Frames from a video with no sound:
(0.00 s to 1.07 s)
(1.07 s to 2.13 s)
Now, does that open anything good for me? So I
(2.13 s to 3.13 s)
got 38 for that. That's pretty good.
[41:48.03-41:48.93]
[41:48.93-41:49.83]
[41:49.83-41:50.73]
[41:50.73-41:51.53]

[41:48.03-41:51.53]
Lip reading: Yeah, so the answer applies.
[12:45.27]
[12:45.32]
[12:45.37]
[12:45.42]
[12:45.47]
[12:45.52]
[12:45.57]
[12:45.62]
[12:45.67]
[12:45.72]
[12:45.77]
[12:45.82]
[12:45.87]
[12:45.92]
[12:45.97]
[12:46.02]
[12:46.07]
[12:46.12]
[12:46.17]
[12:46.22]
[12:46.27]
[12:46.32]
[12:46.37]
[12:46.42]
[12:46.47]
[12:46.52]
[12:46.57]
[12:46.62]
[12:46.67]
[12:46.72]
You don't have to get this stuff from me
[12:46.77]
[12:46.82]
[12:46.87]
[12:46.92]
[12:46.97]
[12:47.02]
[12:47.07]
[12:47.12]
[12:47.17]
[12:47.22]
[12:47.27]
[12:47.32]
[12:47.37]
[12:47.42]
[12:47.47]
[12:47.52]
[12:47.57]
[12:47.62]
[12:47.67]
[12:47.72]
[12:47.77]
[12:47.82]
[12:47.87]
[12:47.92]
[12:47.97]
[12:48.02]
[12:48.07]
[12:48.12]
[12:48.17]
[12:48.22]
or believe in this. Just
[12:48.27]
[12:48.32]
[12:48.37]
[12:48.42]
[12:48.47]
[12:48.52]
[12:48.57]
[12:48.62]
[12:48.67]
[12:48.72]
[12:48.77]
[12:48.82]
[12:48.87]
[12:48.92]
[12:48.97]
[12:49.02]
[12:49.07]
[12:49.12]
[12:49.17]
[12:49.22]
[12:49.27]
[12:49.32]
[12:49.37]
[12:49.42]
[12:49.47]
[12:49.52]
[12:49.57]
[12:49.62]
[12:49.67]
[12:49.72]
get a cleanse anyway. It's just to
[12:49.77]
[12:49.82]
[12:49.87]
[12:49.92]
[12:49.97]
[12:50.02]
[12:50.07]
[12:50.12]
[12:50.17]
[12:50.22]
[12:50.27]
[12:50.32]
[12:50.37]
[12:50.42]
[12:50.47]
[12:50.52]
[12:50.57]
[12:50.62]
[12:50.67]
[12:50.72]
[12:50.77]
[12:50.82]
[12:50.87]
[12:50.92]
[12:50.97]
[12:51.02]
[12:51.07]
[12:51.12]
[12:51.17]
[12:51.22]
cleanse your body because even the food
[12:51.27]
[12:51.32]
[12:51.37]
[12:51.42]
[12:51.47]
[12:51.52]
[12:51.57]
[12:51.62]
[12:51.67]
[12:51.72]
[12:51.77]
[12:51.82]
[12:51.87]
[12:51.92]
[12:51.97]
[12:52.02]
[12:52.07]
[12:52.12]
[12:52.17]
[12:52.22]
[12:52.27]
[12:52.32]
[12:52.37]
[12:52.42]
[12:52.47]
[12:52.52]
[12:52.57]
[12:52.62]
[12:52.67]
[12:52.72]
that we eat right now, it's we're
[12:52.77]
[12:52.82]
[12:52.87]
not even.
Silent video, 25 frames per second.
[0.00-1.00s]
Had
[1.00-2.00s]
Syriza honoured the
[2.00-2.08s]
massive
--------------------
- _BRIEF_
Please set down the material above once more, word for word.

- _FINISHED EXERCISE_
Frames from a video with no sound:
(0.00 s to 1.07 s)
(1.07 s to 2.13 s)
Now, does that open anything good for me? So I
(2.13 s to 3.13 s)
got 38 for that. That's pretty good.
[41:48.03-41:48.93]
[41:48.93-41:49.83]
[41:49.83-41:50.73]
[41:50.73-41:51.53]

[41:48.03-41:51.53]
Lip reading: Yeah, so the answer applies.
[12:45.27]
[12:45.32]
[12:45.37]
[12:45.42]
[12:45.47]
[12:45.52]
[12:45.57]
[12:45.62]
[12:45.67]
[12:45.72]
[12:45.77]
[12:45.82]
[12:45.87]
[12:45.92]
[12:45.97]
[12:46.02]
[12:46.07]
[12:46.12]
[12:46.17]
[12:46.22]
[12:46.27]
[12:46.32]
[12:46.37]
[12:46.42]
[12:46.47]
[12:46.52]
[12:46.57]
[12:46.62]
[12:46.67]
[12:46.72]
You don't have to get this stuff from me
[12:46.77]
[12:46.82]
[12:46.87]
[12:46.92]
[12:46.97]
[12:47.02]
[12:47.07]
[12:47.12]
[12:47.17]
[12:47.22]
[12:47.27]
[12:47.32]
[12:47.37]
[12:47.42]
[12:47.47]
[12:47.52]
[12:47.57]
[12:47.62]
[12:47.67]
[12:47.72]
[12:47.77]
[12:47.82]
[12:47.87]
[12:47.92]
[12:47.97]
[12:48.02]
[12:48.07]
[12:48.12]
[12:48.17]
[12:48.22]
or believe in this. Just
[12:48.27]
[12:48.32]
[12:48.37]
[12:48.42]
[12:48.47]
[12:48.52]
[12:48.57]
[12:48.62]
[12:48.67]
[12:48.72]
[12:48.77]
[12:48.82]
[12:48.87]
[12:48.92]
[12:48.97]
[12:49.02]
[12:49.07]
[12:49.12]
[12:49.17]
[12:49.22]
[12:49.27]
[12:49.32]
[12:49.37]
[12:49.42]
[12:49.47]
[12:49.52]
[12:49.57]
[12:49.62]
[12:49.67]
[12:49.72]
get a cleanse anyway. It's just to
[12:49.77]
[12:49.82]
[12:49.87]
[12:49.92]
[12:49.97]
[12:50.02]
[12:50.07]
[12:50.12]
[12:50.17]
[12:50.22]
[12:50.27]
[12:50.32]
[12:50.37]
[12:50.42]
[12:50.47]
[12:50.52]
[12:50.57]
[12:50.62]
[12:50.67]
[12:50.72]
[12:50.77]
[12:50.82]
[12:50.87]
[12:50.92]
[12:50.97]
[12:51.02]
[12:51.07]
[12:51.12]
[12:51.17]
[12:51.22]
cleanse your body because even the food
[12:51.27]
[12:51.32]
[12:51.37]
[12:51.42]
[12:51.47]
[12:51.52]
[12:51.57]
[12:51.62]
[12:51.67]
[12:51.72]
[12:51.77]
[12:51.82]
[12:51.87]
[12:51.92]
[12:51.97]
[12:52.02]
[12:52.07]
[12:52.12]
[12:52.17]
[12:52.22]
[12:52.27]
[12:52.32]
[12:52.37]
[12:52.42]
[12:52.47]
[12:52.52]
[12:52.57]
[12:52.62]
[12:52.67]
[12:52.72]
that we eat right now, it's we're
[12:52.77]
[12:52.82]
[12:52.87]
not even.
Silent video, 25 frames per second.
[0.00-1.00s]
Had
[1.00-2.00s]
Syriza honoured the
[2.00-2.08s]
massive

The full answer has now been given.